Each entry should be restated word for word, with all pictures left out.

[RECORD EXTRACTS Boundary: Start]

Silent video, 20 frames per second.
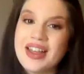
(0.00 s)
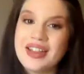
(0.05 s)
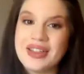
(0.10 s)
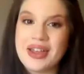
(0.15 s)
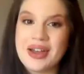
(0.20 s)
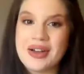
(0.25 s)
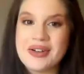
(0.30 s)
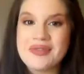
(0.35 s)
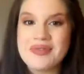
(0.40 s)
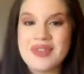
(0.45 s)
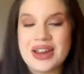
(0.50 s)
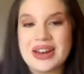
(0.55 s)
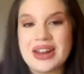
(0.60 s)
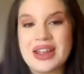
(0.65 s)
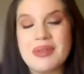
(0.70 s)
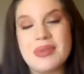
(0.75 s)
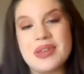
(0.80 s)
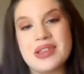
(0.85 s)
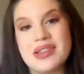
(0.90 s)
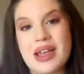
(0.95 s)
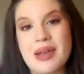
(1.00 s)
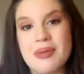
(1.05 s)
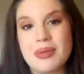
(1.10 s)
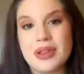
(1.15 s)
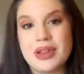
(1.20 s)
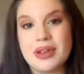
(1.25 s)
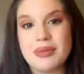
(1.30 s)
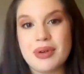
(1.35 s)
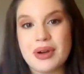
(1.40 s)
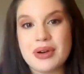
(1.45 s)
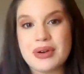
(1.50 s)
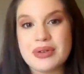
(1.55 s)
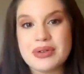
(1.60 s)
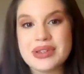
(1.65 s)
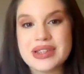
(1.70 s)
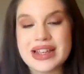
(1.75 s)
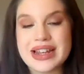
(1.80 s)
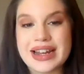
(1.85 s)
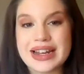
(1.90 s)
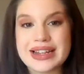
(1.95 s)
Hello, my name is Emily
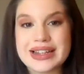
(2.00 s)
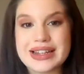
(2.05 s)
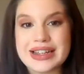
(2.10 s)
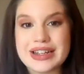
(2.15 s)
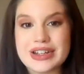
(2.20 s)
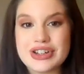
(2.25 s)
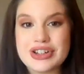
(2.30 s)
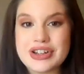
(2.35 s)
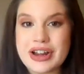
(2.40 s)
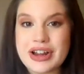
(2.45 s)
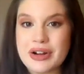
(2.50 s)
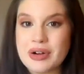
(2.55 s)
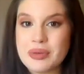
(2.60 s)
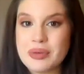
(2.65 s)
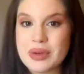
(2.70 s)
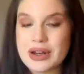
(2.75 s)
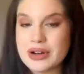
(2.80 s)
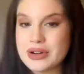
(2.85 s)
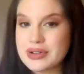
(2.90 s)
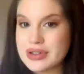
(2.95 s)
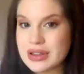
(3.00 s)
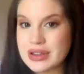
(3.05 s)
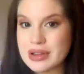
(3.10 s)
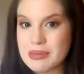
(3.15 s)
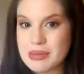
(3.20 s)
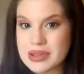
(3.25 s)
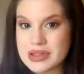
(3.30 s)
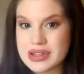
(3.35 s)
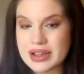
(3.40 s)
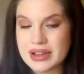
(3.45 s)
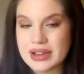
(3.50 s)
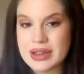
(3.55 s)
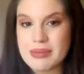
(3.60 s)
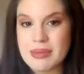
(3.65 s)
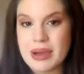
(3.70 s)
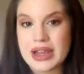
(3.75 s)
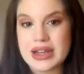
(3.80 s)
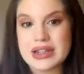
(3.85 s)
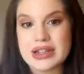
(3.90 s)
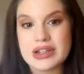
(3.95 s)
Rose, and I teach tarot readers and the mystically
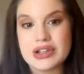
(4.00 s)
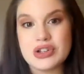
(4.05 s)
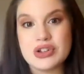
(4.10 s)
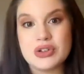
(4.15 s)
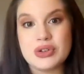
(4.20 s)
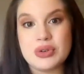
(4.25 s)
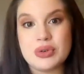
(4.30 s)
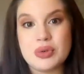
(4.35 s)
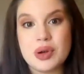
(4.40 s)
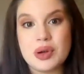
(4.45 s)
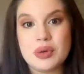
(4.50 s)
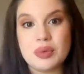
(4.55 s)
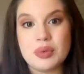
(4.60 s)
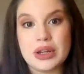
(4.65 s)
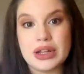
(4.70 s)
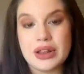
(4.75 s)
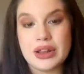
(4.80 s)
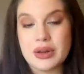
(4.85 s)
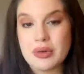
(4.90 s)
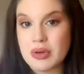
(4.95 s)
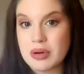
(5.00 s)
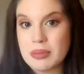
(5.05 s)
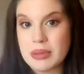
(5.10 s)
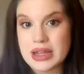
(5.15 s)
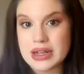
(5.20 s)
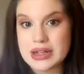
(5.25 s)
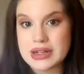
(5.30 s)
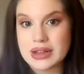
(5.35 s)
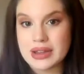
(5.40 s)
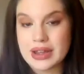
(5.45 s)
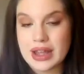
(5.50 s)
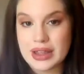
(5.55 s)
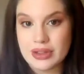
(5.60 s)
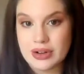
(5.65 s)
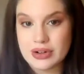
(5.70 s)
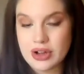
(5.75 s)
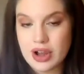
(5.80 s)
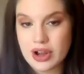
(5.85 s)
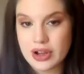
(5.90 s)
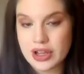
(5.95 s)
minded to read Lenormand like
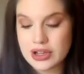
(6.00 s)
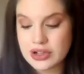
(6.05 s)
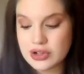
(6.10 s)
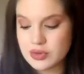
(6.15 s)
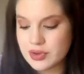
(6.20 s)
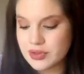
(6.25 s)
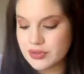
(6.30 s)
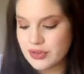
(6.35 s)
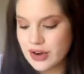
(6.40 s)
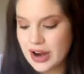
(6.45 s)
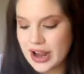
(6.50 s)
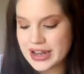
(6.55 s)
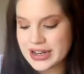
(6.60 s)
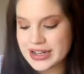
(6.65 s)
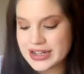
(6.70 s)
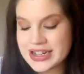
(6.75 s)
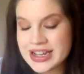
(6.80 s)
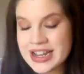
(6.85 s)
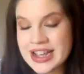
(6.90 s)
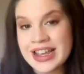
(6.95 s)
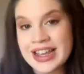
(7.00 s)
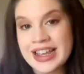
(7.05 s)
they're talking to a friend.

[RECORD EXTRACTS Boundary: End]

EXPECTED ANSWER
Silent video, 20 frames per second.
(0.00 s)
(0.05 s)
(0.10 s)
(0.15 s)
(0.20 s)
(0.25 s)
(0.30 s)
(0.35 s)
(0.40 s)
(0.45 s)
(0.50 s)
(0.55 s)
(0.60 s)
(0.65 s)
(0.70 s)
(0.75 s)
(0.80 s)
(0.85 s)
(0.90 s)
(0.95 s)
(1.00 s)
(1.05 s)
(1.10 s)
(1.15 s)
(1.20 s)
(1.25 s)
(1.30 s)
(1.35 s)
(1.40 s)
(1.45 s)
(1.50 s)
(1.55 s)
(1.60 s)
(1.65 s)
(1.70 s)
(1.75 s)
(1.80 s)
(1.85 s)
(1.90 s)
(1.95 s)
Hello, my name is Emily
(2.00 s)
(2.05 s)
(2.10 s)
(2.15 s)
(2.20 s)
(2.25 s)
(2.30 s)
(2.35 s)
(2.40 s)
(2.45 s)
(2.50 s)
(2.55 s)
(2.60 s)
(2.65 s)
(2.70 s)
(2.75 s)
(2.80 s)
(2.85 s)
(2.90 s)
(2.95 s)
(3.00 s)
(3.05 s)
(3.10 s)
(3.15 s)
(3.20 s)
(3.25 s)
(3.30 s)
(3.35 s)
(3.40 s)
(3.45 s)
(3.50 s)
(3.55 s)
(3.60 s)
(3.65 s)
(3.70 s)
(3.75 s)
(3.80 s)
(3.85 s)
(3.90 s)
(3.95 s)
Rose, and I teach tarot readers and the mystically
(4.00 s)
(4.05 s)
(4.10 s)
(4.15 s)
(4.20 s)
(4.25 s)
(4.30 s)
(4.35 s)
(4.40 s)
(4.45 s)
(4.50 s)
(4.55 s)
(4.60 s)
(4.65 s)
(4.70 s)
(4.75 s)
(4.80 s)
(4.85 s)
(4.90 s)
(4.95 s)
(5.00 s)
(5.05 s)
(5.10 s)
(5.15 s)
(5.20 s)
(5.25 s)
(5.30 s)
(5.35 s)
(5.40 s)
(5.45 s)
(5.50 s)
(5.55 s)
(5.60 s)
(5.65 s)
(5.70 s)
(5.75 s)
(5.80 s)
(5.85 s)
(5.90 s)
(5.95 s)
minded to read Lenormand like
(6.00 s)
(6.05 s)
(6.10 s)
(6.15 s)
(6.20 s)
(6.25 s)
(6.30 s)
(6.35 s)
(6.40 s)
(6.45 s)
(6.50 s)
(6.55 s)
(6.60 s)
(6.65 s)
(6.70 s)
(6.75 s)
(6.80 s)
(6.85 s)
(6.90 s)
(6.95 s)
(7.00 s)
(7.05 s)
they're talking to a friend.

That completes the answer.